There are views written from the Wesleyan, Reformed, Pentecostal, Keswick and the Augustinian-Dispensational perspectives.  The authors are Melvin E. Dieter, Anthony A. Hoekema, Stanley M. Horton, J. Robertson McQuilkin and John F. Walvoord, respectively. Each of the men are godly in their desire to please the Lord Jesus Christ. All the authors are evangelical, believe the Bible is authoritative and a restored relationship to God through faith in Christ is a person’s greatest need and delight.  From that point, there are various definitions and mechanisms for understanding sanctification. 

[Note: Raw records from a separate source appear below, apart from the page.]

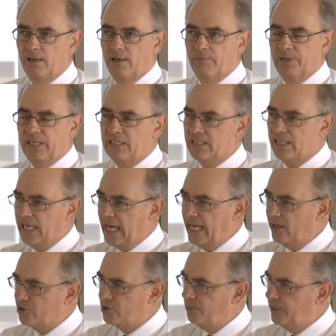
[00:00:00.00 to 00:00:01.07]
But it's
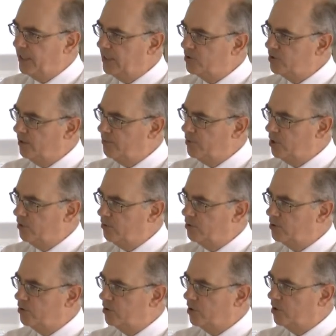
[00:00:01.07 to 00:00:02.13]
chaos being subdued
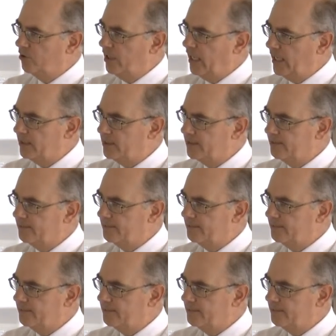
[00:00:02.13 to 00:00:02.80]
to create.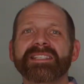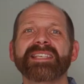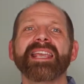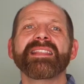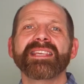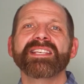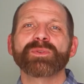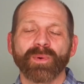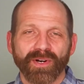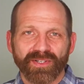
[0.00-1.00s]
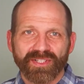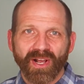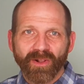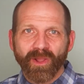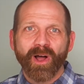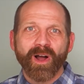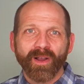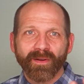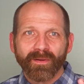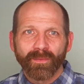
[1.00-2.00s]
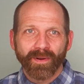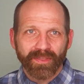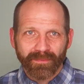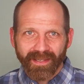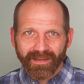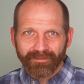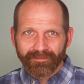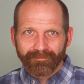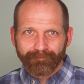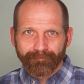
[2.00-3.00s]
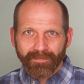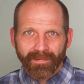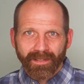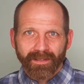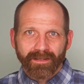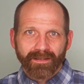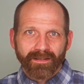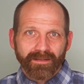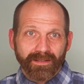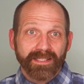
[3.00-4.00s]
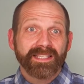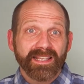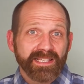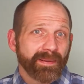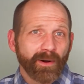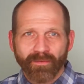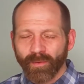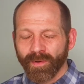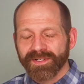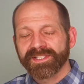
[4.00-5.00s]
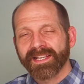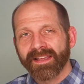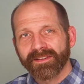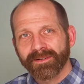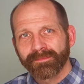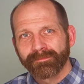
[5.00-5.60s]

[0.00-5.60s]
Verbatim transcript: say these words along with me. Let's say these powerful words together.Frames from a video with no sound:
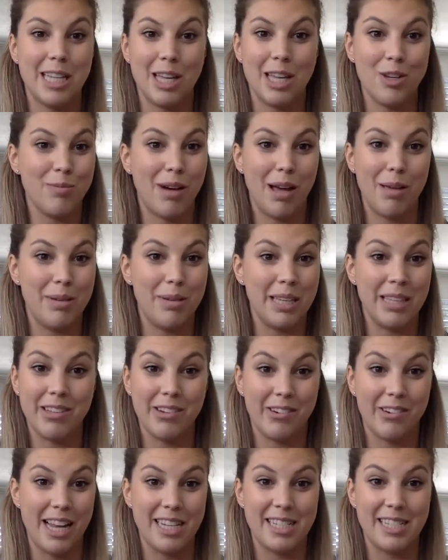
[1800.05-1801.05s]
that you might be
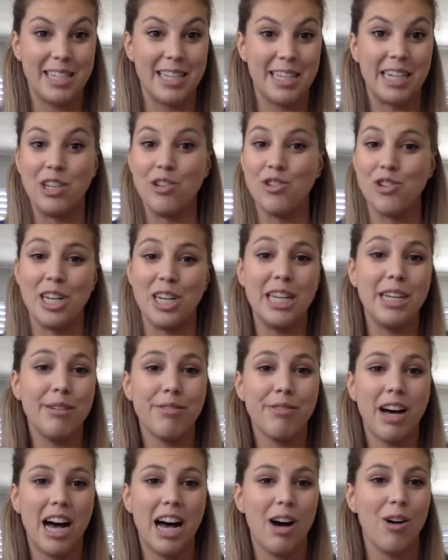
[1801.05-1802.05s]
interested in
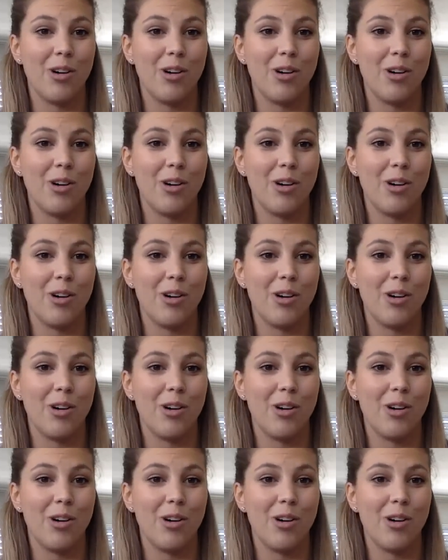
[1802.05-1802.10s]
Geneva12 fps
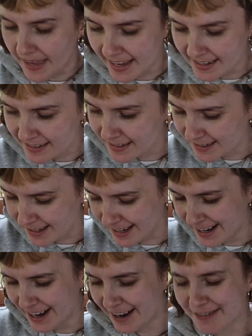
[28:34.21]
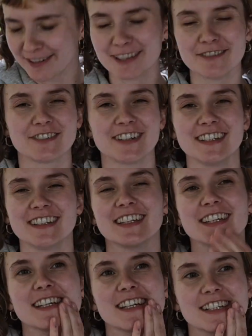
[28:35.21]
And a really funny
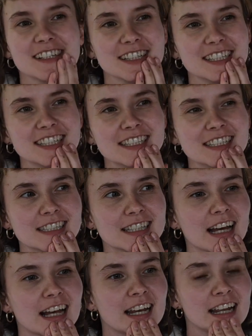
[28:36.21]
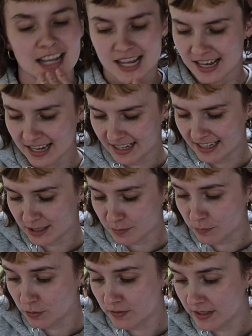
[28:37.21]
thing is that it's
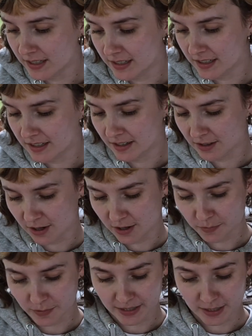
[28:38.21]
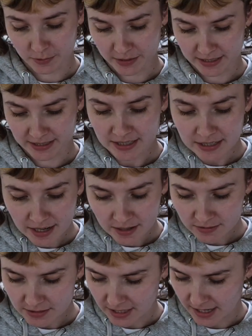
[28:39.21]
moving along really quickly
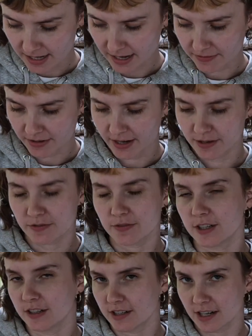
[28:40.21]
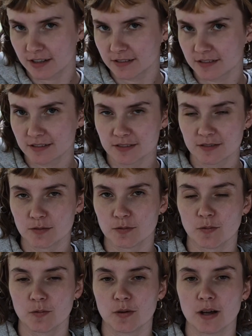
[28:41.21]
now that I have kind of figured out
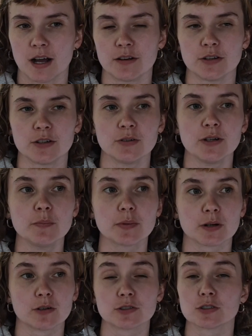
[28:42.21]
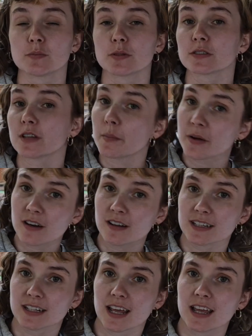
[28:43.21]
how to do it, but also because I'm on
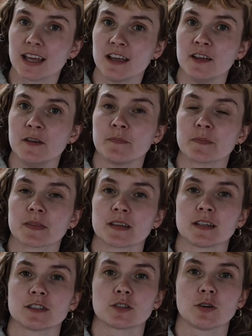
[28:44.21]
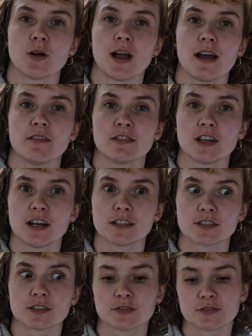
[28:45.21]
holiday. So I have
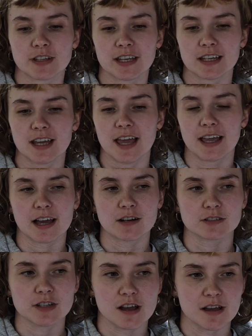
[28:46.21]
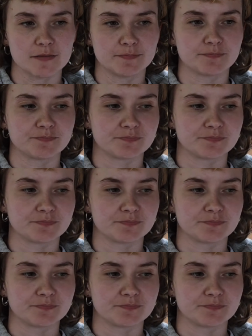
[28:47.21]
lots of like hangout time.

All of the views have strengths and principles that highlight important aspects of the character of God.   The Wesleyan view calls people to pursue the holiness of God; the Reformed view places a preponderance of the process on the sovereignty of God; the Pentecostal view looks for a second blessing by the Holy Spirit to set a committed believer apart for God; the Keswick view looks at the normal dry, complacent believer and explains that what is missing is faith, which will unleash the power of the Holy Spirit for sanctification; and finally the Augustinian-Dispensational view sees the power of God working in the life of the believer who is submitted to God’s will and plan.

I find Walvoord’s description in the Augustinian-Dispensational perspective as the compelling view.  It harmonizes the tension between divine sovereignty and free will the best.  It encapsulates more Scripture and answers more questions than the other views. He does the best work in explaining the two natures in man explaining Paul’s struggle with the flesh.  One view describes Romans 7 as a description of a person before salvation,.  Walvoord beautifully harmonizes the Scripture to show that the believer’s struggle with the sinful disposition of the flesh to rebel or act independently of God is part of the Christian way of life and can be overcome through complete dependence on the power of the Holy Spirit.

There are two shortfalls of the book.  First, it would have been very helpful to provide at least one chart, if not several, comparing the views as recorded in the book.  Secondly, the reviews of each of the authors critiquing a view are much too short.  They only highlighted a couple of the differences.  In this context, a five to ten page rebuttal  by each author would have been far more helpful than a one to two page review.  I highly recommend this to your study.